What needs to be done: Give the lines again word for word, beginning with the one containing "[00:00:04.20]" and ending with the last line of the material below.

Supplied records:
▽
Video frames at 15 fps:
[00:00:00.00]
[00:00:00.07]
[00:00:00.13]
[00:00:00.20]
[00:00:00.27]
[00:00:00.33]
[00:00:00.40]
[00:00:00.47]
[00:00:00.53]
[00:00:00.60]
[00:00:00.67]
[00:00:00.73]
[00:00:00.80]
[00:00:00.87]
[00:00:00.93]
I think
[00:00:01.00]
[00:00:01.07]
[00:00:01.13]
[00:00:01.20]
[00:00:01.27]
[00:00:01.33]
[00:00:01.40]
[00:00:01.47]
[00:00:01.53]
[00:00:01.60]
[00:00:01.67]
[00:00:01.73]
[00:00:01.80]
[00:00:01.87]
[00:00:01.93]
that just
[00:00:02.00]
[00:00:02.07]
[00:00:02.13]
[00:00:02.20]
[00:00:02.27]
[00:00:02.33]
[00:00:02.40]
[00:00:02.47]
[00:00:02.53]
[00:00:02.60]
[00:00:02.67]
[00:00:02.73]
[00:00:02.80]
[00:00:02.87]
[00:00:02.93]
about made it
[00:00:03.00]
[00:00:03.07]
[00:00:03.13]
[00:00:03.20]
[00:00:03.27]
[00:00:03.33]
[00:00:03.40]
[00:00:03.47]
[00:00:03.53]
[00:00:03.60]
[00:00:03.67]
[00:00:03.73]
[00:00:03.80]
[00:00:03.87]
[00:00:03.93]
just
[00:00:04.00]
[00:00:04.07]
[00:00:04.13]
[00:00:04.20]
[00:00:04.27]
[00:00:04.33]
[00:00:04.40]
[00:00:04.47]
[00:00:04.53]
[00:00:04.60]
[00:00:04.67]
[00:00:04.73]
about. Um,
△
The completed task:
[00:00:04.20]
[00:00:04.27]
[00:00:04.33]
[00:00:04.40]
[00:00:04.47]
[00:00:04.53]
[00:00:04.60]
[00:00:04.67]
[00:00:04.73]
about. Um,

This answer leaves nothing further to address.